③リカバリー・ショットの許容度をもっと制限・考慮すること
 この点は少し説明が必要である。数年前におこったブラジルのラバ・ジャット事件などをみると、日本人にとって、いくつかの信じられないことが指摘できよう。まず第1は、収賄者の限りない国内外への広がり、第2は、収賄額の巨大さ、第3は、贈収賄方法の露骨さである。その背景となる日本とラテン系の国民性の相違について考える上で、①国民の寛容度と許容度の相違と②リカバリー・ショットの有効度の相違を知ることが必要である。
 ブラジルやラテン系の人々は、総じて寛大な性格を持っている。自分に対しても他人に対しても寛大である。時間に対しても寛大だし、お金に対しても寛大である。政府予算などは、時折ルーズとも思われる時もある。どこの国でも贈収賄は罪であり、法律に抵触する。
 しかし、ここで問題となるのは、どの程度までが、大目に見られるのか、許容範囲なのか?ということである。日本とブラジル等ラテン世界では相当大きな相違があると思える。ラテンの世界では、貧富を問わず、政府、政府機関、公社公団、企業で出世し、収賄者の仲間に入るくらいになると、一族郎党やアミーゴが黙っていない、何とか出世者がもたらす恩恵や甘い蜜にたかろうと集まってくる。
 日本の場合もネポテイズムが存在するが、元々許容度の幅が狭いのと、少しやりすぎるとマスコミ沙汰になることもあり、限定的と言える。
 もう一つの重要なポイントは、ラテンの世界では、一度又は数度、悪いことをして、有罪になった人でも、二度、三度としぶとく活躍する人が少なくない。特に政治家に多くみられる。
 日本では、名誉回復のためのゴルフでいう名誉回復・失地回復のための「リカバリー‣ショット」はなかなか認められない。一度でも破産したり、事業に失敗したりすると、その後成功しても名声に尾を引くケースが少なくない。
 ラテン世界では、寛容度の幅が大きいので、「リカバリー・ショット」で表舞台に出てきた人物もあたかも何も悪いことをしなかったかのように堂々と振る舞うのを常とする。この点も、贈収賄問題が繰り返されることと関連してくるように思える。
 したがって、ここで主張したいのは、国民の汚職度の寛容度については、国民性という大きなテーマなので一朝一夕に変えることは困難であるが、リカバリー・ショットについてはより厳格な対応を採ることによって少しは贈収賄を減少させることができるものと思われる。
 例えば、有罪判決を受けた場合、以後10年~20年間、あるいはそれ以上公務につけないようにするというような方法である。

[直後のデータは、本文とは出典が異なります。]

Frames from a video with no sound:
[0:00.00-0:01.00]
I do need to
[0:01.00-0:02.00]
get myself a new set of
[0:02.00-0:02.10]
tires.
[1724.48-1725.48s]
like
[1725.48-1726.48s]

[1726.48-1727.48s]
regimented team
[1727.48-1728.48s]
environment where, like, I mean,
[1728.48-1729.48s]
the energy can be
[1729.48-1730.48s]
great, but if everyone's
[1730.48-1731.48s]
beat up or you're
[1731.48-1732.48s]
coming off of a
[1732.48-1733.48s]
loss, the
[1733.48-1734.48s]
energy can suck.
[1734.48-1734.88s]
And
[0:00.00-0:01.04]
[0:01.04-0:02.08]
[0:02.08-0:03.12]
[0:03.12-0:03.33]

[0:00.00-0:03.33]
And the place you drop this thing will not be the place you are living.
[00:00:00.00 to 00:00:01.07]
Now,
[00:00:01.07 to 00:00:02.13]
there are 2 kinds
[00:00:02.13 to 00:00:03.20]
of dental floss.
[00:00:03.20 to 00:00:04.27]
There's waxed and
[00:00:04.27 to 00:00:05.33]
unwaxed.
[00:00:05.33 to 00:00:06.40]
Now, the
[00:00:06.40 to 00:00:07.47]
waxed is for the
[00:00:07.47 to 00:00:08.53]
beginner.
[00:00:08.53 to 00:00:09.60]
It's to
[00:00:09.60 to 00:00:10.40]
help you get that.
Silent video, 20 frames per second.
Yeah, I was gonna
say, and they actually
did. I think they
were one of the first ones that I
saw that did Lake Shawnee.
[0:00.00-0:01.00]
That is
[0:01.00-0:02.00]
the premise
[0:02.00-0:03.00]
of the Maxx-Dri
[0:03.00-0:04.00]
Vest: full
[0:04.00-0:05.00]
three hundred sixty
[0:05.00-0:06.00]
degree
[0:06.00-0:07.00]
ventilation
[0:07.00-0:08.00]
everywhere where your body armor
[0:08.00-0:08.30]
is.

④国民の教育度を高めること。政府高官による腐敗や汚職を防止するには、国民の民度や教育水準を高めることが必要である。
 腐敗度指数のランキングや得点の高いラテンアメリカの国々を見ると、ウルグアイ、チリ、コスタリカ、キューバとなっており、域内では教育熱心な国であり、所得も比較的高い国である。ラテンアメリカの人口1000万人以上の国で上記4カ国に続く国が出現することを期待したい。
⑤最後に、仮に贈収賄があった時に、収賄者の当事者が受け取らずに、勇気を出してOX社から贈賄の話があったというようなことを告発するという方法である。贈収賄は一蓮托生なので、これはあり得ない話かも知れないが、このような告発者が増えると、贈収賄に少しブレーキがかかるかも知れない。